L’émotion qui s’écrit sur le visage. 

Les larmes dans les yeux, le sourire aux lèvres, le rire. “Je vais y arriver ? Je vais y arriver !”. Les poils qui se hérissent, les frissons et la voix dans les haut-parleurs qui transpercent mes écouteurs pour clamer mon prénom : “Lauréna Valette”. Mon prénom qui a longtemps été le dernier annoncé lorsque l’on devait constituer des équipes en cours de sport, aujourd’hui, il était crié devant des milliers de personnes. Je l’ai fait. J’ai traversé la ligne d’arrivée. J’ai couru mon premier semi-marathon. J’ai réussi. Je ne serai plus jamais nulle en sport. Je ne serai plus jamais celle qui est laissée pour compte en cours d’EPS. À tout jamais, je serai celle qui a couru le semi-marathon de Montréal en septembre 2024 aux côtés de ma mère. Et ce cadeau, je suis la seule et unique personne en mesure de me l’offrir. Et je ne cesserai jamais de le chérir - même si ce sport est vraiment insupportable.

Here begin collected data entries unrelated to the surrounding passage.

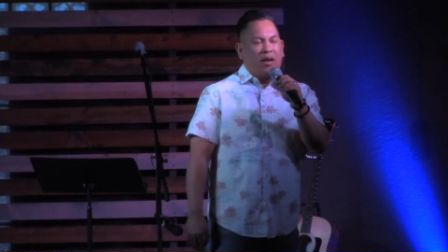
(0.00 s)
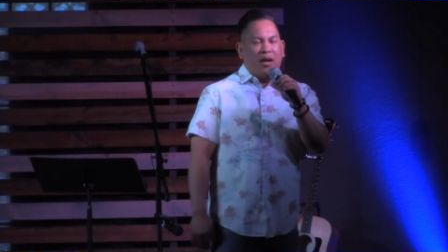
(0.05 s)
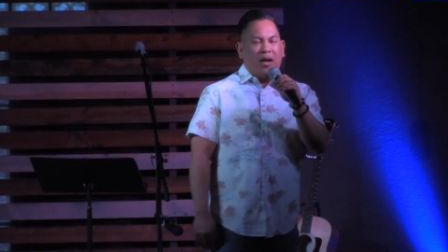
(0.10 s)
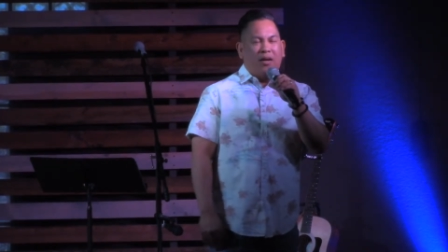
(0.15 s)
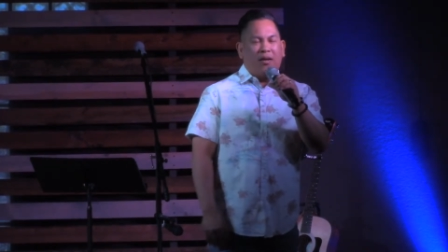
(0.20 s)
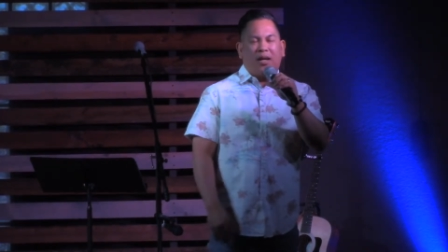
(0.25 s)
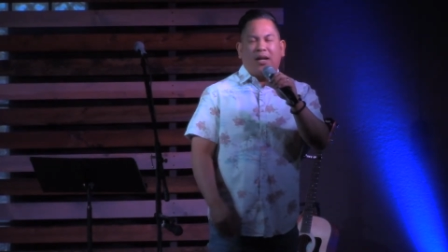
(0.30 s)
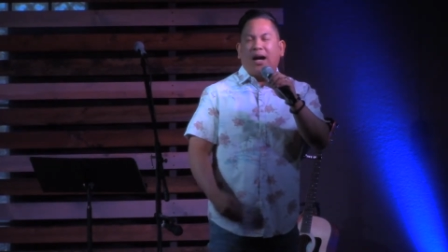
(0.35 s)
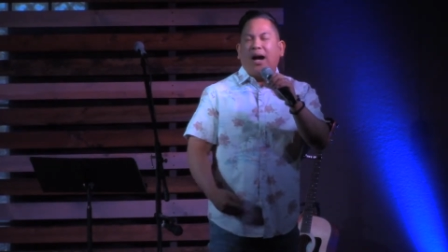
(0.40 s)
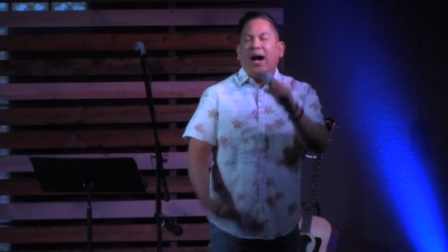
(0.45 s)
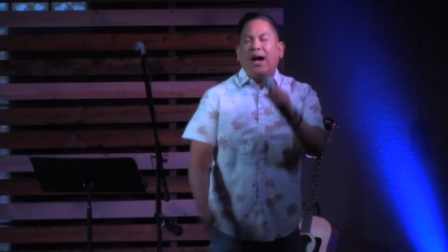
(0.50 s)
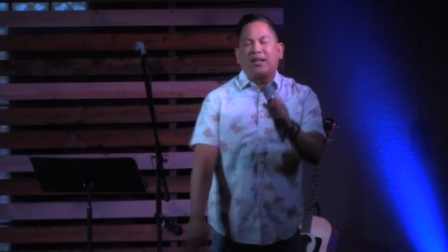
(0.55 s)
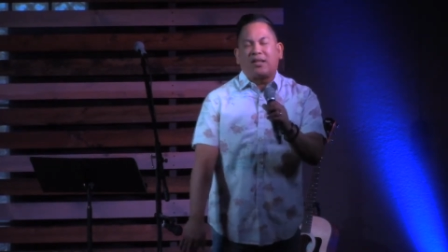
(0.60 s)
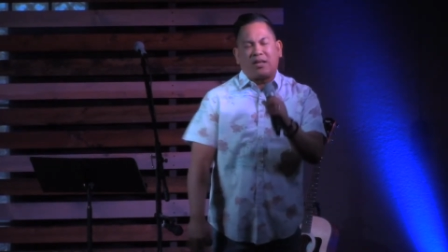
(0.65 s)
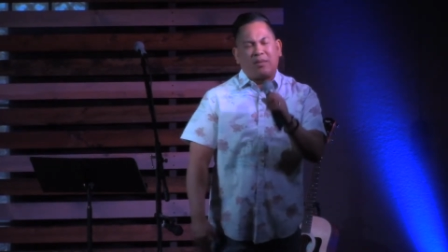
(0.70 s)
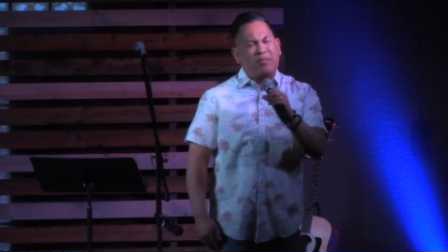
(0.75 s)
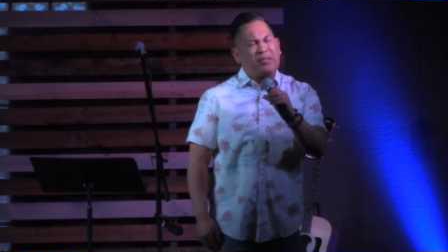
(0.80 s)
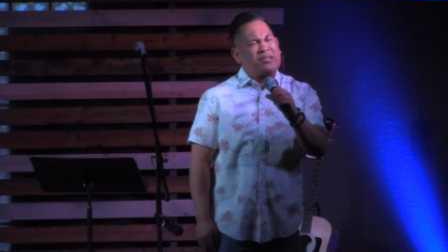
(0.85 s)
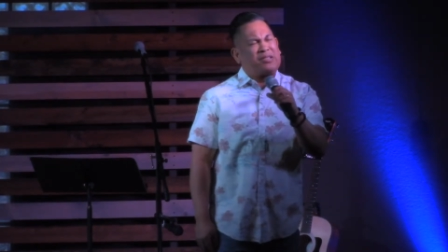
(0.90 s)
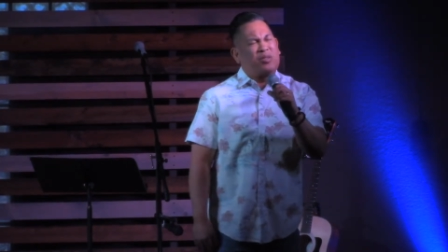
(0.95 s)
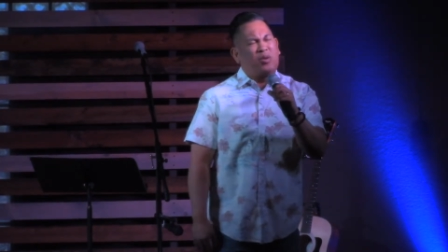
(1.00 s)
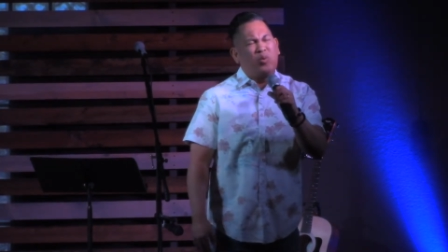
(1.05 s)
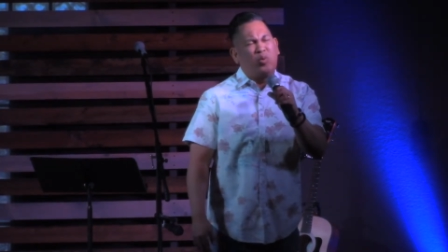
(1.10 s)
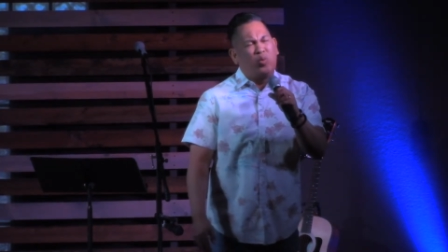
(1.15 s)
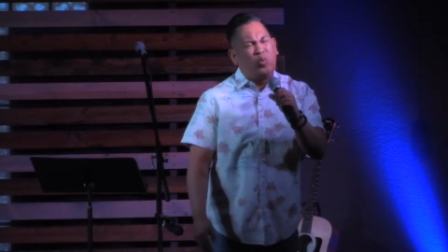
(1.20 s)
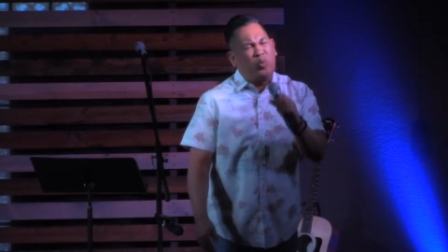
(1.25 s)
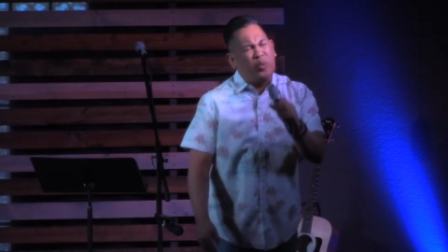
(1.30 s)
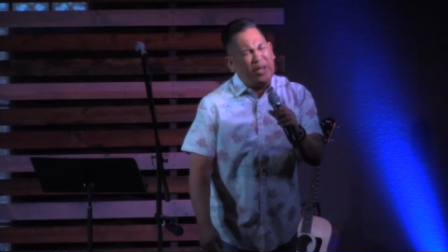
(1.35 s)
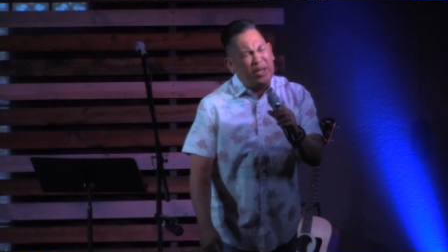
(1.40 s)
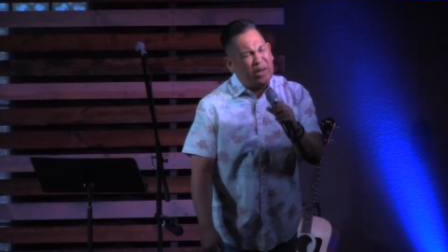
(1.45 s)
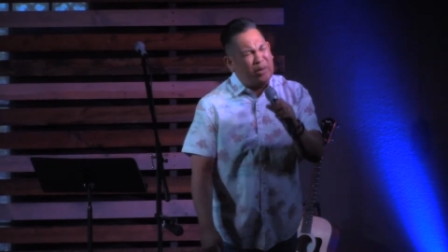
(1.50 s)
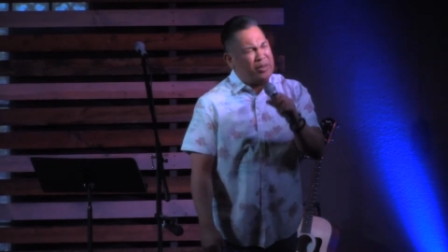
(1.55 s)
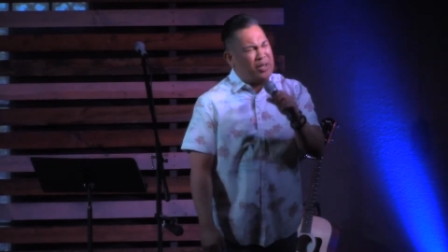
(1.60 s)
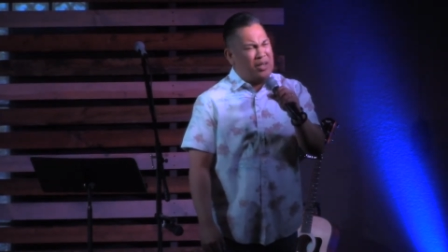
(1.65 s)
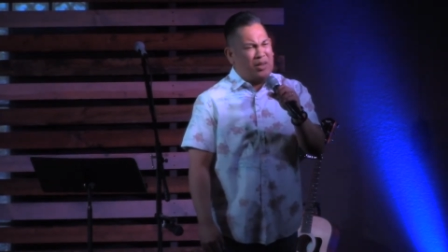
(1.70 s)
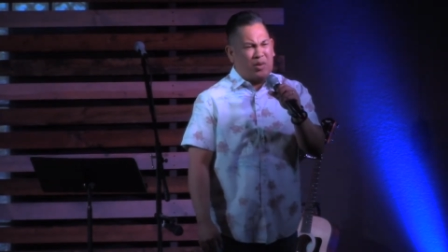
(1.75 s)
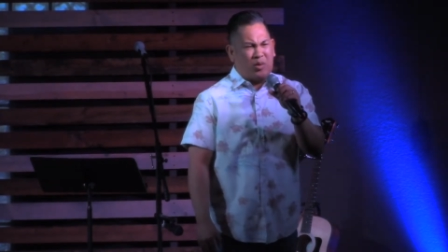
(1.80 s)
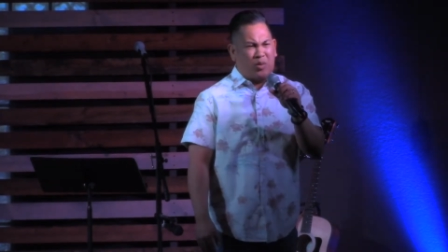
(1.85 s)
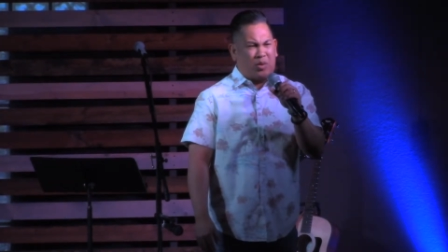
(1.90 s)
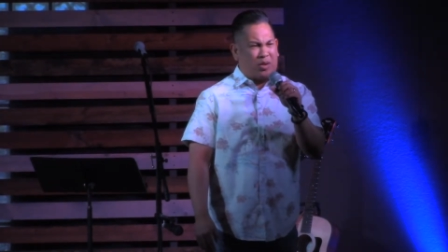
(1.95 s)
and gosh, I'm so
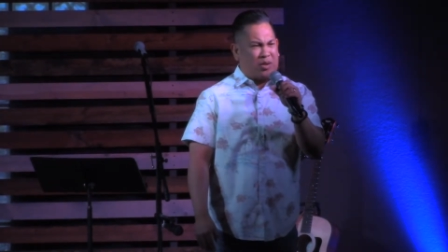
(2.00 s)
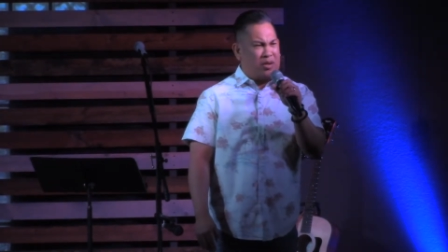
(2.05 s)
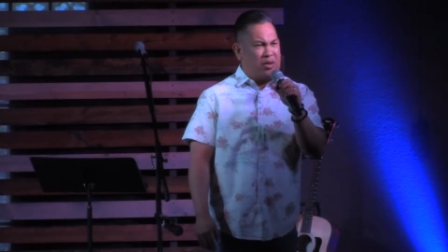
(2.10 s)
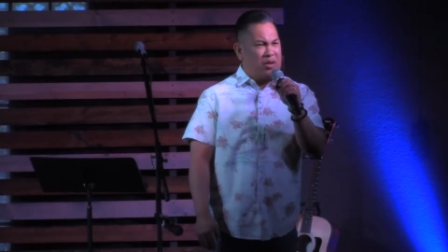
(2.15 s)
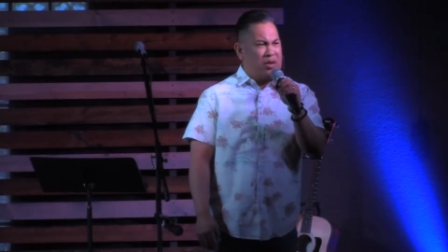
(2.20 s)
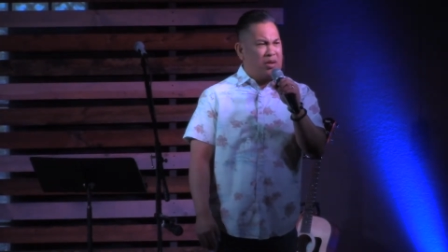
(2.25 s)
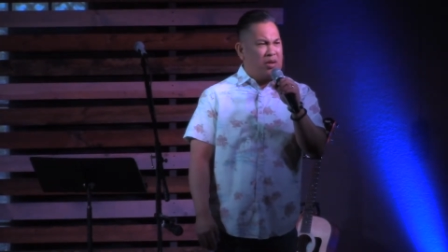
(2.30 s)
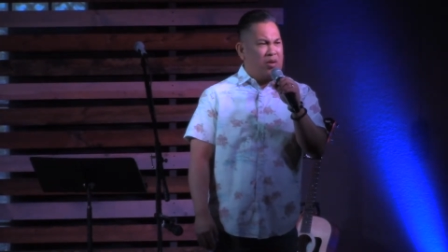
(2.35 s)
weary, Lord.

Quelques jours plus tard, je discutais avec ma mère : “C’est fou, on n’aurait jamais pensé voir ça : moi qui cours un semi-marathon à tes côtés.”. Elle a acquiescé, parce que je sais bien que j’étais loin d’être quelqu’un en mesure de le faire. La route a été longue et surprenante. Mais finalement, ce qu’il me manquait jusque-là, c’est la volonté et les beaux humains avec lesquels m’entraîner.

21,1 km, 2 heures, 13 minutes et 33 secondes, le temps qu’il faut pour se conquérir soi-même. 

Merci pour ta lecture ! J’espère que tu as passé un bon moment.